Reputation: 1007
I am working on a problem which involves taking an integer array as an input from the user. The program calculates product of the elements of the array. The calculation goes as follows:
for eg, let the input be 56, 61, 2. Then the program first performs 56 * 61 = 3416
, then modulo 3416 with 199 = 33
. Now take the next element in the array, i.e., 2 and multiply it with the 33 = 66. The result would be 3416 + 33 = 3482
. This is the calculation of the isotopes atom
.
Now if we can rearrange the elements of the array, i.e., 61, 2, 56; we could achieve the maximum product as follows:
61 * 2 = 122
122 * 56 = 6832
6832 + 122 = 6954
I have written program which plainly calculate the product of the input array but now I want to sort array as mentioned above. My program is as follows:
import java.util.*;
public class codevita1 {
public static void main (String []args) {
int num = 0;
try {
num = Integer.parseInt (args[0]);
} catch (Exception e) {
System.err.println ("Arguments not enough");
}
int arr[] = new int[num];
for (int i = 1; i <= num; i++) {
arr[i-1] = Integer.parseInt(args[i]);
}
new codevita1().calcEnery (arr);
}
private int calcEnergy (int elements[]) {
int energy = 0;
int t = 1;
for (int i = 0; i < elements.length; i++) {
if (i == 0) {
energy = (elements[i] * elements[++i]);
} else {
energy += (t * elements[i]);
}
t = energy % 199;
}
return energy;
}
}
I have searched for dynamic programming and divide and conquer algorithm but I could not understand which algorithm will help me achieve my task.

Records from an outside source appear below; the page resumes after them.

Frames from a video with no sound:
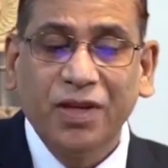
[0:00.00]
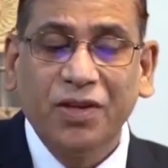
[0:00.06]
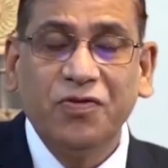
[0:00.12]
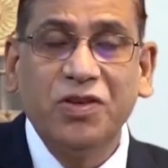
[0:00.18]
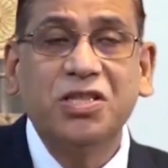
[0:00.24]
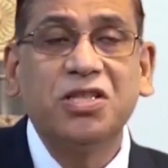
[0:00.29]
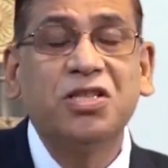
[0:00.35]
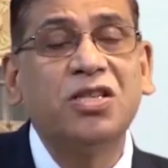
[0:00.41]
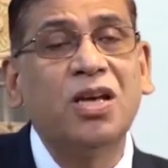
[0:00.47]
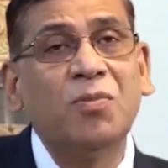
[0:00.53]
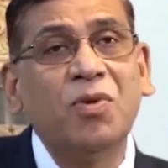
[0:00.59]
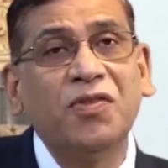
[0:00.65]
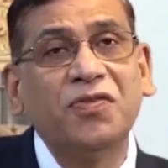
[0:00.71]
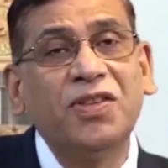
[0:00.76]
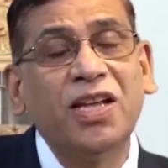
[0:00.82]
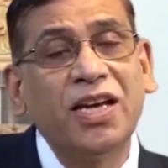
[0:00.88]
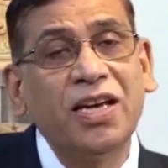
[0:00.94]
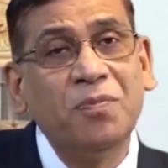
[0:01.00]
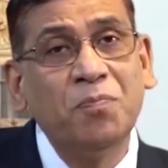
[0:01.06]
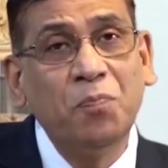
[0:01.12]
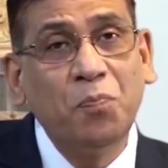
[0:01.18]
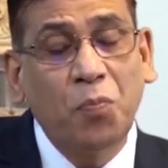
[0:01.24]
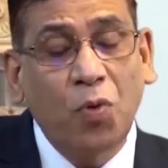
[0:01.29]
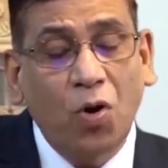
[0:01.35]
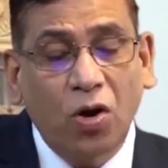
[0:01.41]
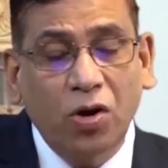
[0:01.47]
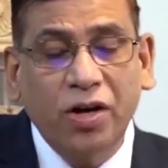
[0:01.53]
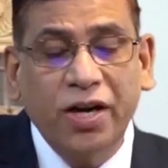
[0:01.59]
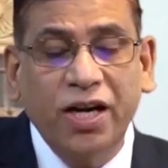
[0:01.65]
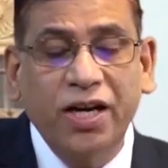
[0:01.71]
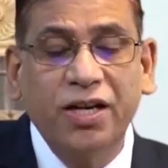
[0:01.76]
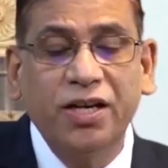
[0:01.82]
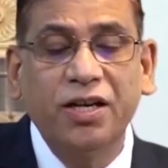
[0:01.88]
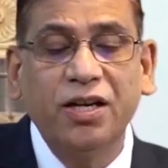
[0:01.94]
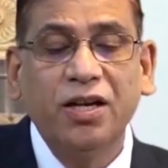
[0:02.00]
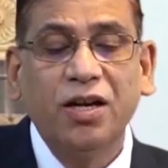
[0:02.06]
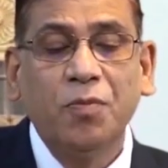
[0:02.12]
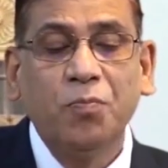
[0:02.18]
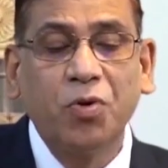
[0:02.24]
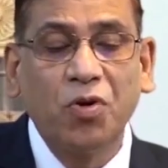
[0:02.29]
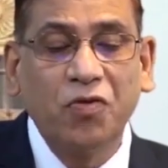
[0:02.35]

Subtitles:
with some of the important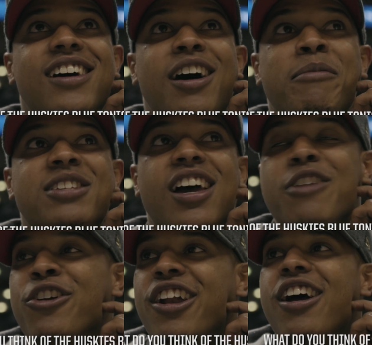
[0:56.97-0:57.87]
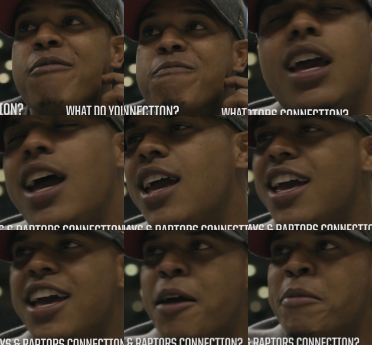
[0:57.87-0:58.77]
I'm excited for tonight.
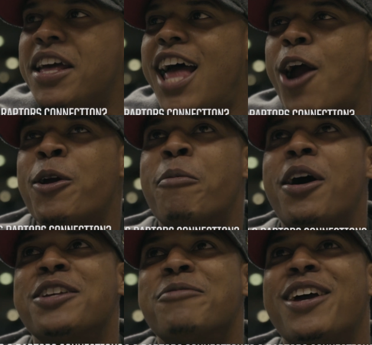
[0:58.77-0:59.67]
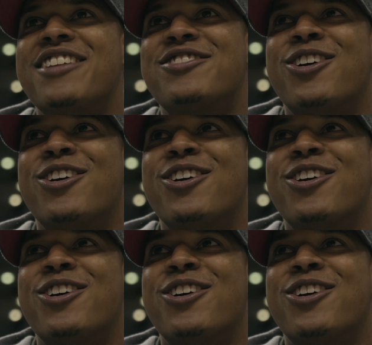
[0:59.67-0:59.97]
Yeah. Me and Lowry are buddies, man.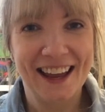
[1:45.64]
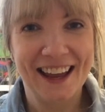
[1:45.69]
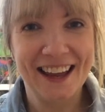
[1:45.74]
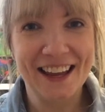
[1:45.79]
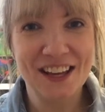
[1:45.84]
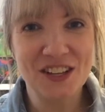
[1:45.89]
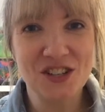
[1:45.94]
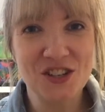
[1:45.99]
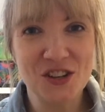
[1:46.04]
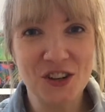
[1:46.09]

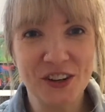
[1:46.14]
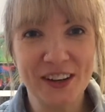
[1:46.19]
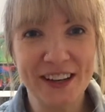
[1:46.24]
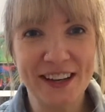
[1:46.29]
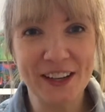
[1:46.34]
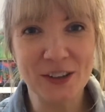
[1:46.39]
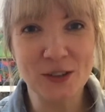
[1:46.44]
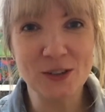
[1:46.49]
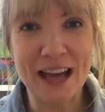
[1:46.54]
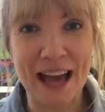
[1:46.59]
is your
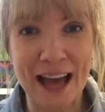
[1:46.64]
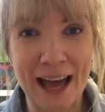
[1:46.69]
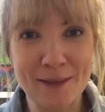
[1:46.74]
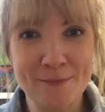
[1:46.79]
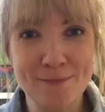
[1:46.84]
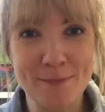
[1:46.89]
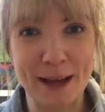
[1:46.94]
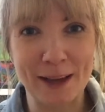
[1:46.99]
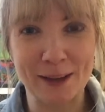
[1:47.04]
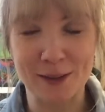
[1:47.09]
Kilt
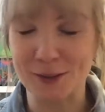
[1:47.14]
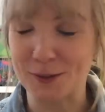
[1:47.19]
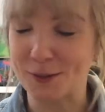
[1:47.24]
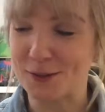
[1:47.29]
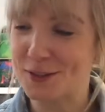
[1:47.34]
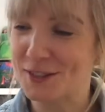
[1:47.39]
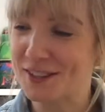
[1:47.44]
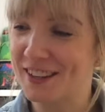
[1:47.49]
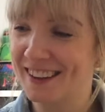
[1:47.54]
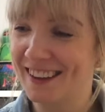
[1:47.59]

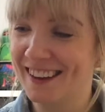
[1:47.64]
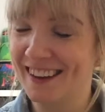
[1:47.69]
handbells.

Please help me out with respect to which algorithm should I use and how?
Upvotes: 1
Views: 377
Reputation: 861
Naive approach is to check every permutation, and it take O(n!) time.
Also you may notice that (a%199 * b)%199 = (a * b) %199 It allows us to check every way to split set of numbers in two nearly equal subsets. When we check on of ways to split, we can calculate t which remains after calculation energy for first subset as just product of all numbers in first subset % 199 it will remain constant regardless of order of elements in the subset. Then we can recursively calculate optimal order for both subsets.
There are C(n,n/2) ways to split n numbers in two subset if order of subsets does matter. C(n,n/2) < 2^n so total number of operation is less than 2^n * 2 * 2^(n/2) * 4 * 2^(n/4) * 8 * 2^(n/8) *... * 2 ^ (log(n)/2) * 2^(2) * 2 ^ (log(n)) * 2 ^ 1 which is ~ 2^(2*n + 2*log(n)) which is O(2^n) so still very slow but better than n!
I suspect that it's may be much better to split in more subsets (more precisely sqrt(n) subsets sqrt(n) elements in each) but didn't yet calculate complexity for this case.